Apenas terminados os festejos do Carnaval, a comunidade reúne-se
novamente em respeitoso e sagrado silêncio para receber as cinzas. São duas celebrações
diferentes que manifestam a beleza do ser humano. Quando se pergunta quem somos
nós, podemos responder que somos a alegria na fragilidade esperançosa. Parece
estranho que a alegria se misture tão bem com a fragilidade. A alegria não é
frágil, nem a fragilidade é triste e desesperadora. O ser humano (o homem e a
mulher) em sua constituição, tem a fragilidade como projeto. Ele é um contínuo
construir-se, ajustar-se, modelar-se. Não é ser acabado e imutável. A celebração das cinzas, marcando o
início do tempo santo da Quaresma indica nossa origem e fim: “Lembra-te homem
que és pó e em pó te tornarás”. É um alerta duro que nos coloca diante de nossa
realidade frágil e efêmera. Lembra-nos que um dia éramos pó, de acordo com a
simpática narração da criação do homem. Esta lembrança comunica-nos o respeito e
a necessidade de reconhecer a Deus. Contudo, justamente por ser cinza é que
podemos nos alegrar. É nossa condição: frágil. Somos um ser aberto e não um
bloco de pedra imutável. Neste barro mole e frágil está nossa maior riqueza.
Não somos definitivos. Crescemos, nos moldamos, nos adaptamos e nos construímos
incessantemente.

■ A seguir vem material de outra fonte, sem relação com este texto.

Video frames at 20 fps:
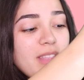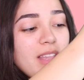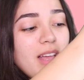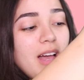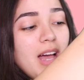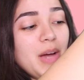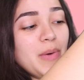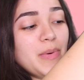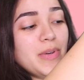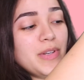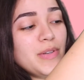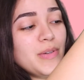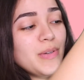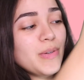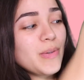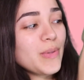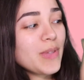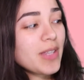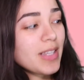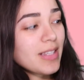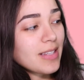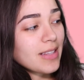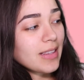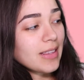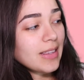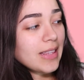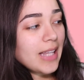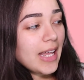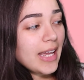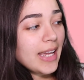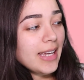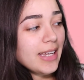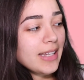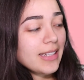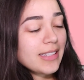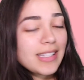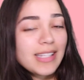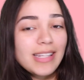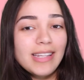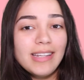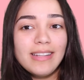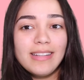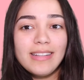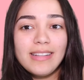I would do this light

Parece um baile de Carnaval onde o corpo se move e se alegra.
A massa do corpo vibrante vive e faz felicidade a partir daquilo que é frágil,
o pó. A colocação das cinzas em nossas
cabeças não tem sentido de bênção, mas de estímulo.
1853.
Construção na fragilidade
Mesmo na dor desta fragilidade, o ser humano é capaz de edificar na
alegria e na paz. Diante disso, podemos concluir que a vida humana é projeto
que se realiza e se reconstrói. Não há nada que seja totalmente definitivo,
como não há nada que seja totalmente triste. Triste é quando esta fragilidade e
leveza são destruídas por aqueles que querem ser donos do ser humano e dominá-lo.
Uma flor é bela se respeitado seu tempo de se abrir, quando não é violentada
sua liberdade de ter sol e vento, quando não é cortada e jogada fora, como
quando não se lhe reconhece o direito a mover-se, crescer, construir-se e
participar. No
altar da vida, todas as alegrias e toda compunção das cinzas são duas faces do
mesmo ofertório. O que faz nossa grandeza diante de Deus é estar nas mãos Dele,
deixar-se moldar, ou melhor, construir-se diante dele, olhando o projeto que
tem para todo ser humano: ser feliz, mesmo sendo frágil. E nesta fragilidade,
construir-se como um desfile alegre por pertencer a Deus e nele viver e
mover-se.
1854.
Convertei-vos e crede no Evangelho
A fórmula “convertei-vos” é a mais
usada atualmente. Ela dá mais o sentido da Quaresma como tempo de conversão.
Essa conversão se reverte em ações de caridade para com os fragilizados. São
dois efeitos: muda o nosso coração e a situação social das pessoas. Não existe
caridade voando por aí. Ela caminha nas estradas do mundo buscando distribuir o
amor que Deus nos dá. A proposta quaresmal é oração, jejum e esmola que
convergem para o mesmo fim. Assim, a Páscoa celebrada se prepara pela Páscoa
atualizada na salvação integral da pessoa. Purificados dos pecados podemos ver
os irmãos com os olhos de Jesus que a todos socorria. Sem isso a celebração
fica vazia. A oração nos põe em contato com Deus e o jejum nos esvazia para que
o amor seja fecundo. A liturgia da Palavra desse tempo santo é rica e nos forma
para celebrar profundamente o mistério.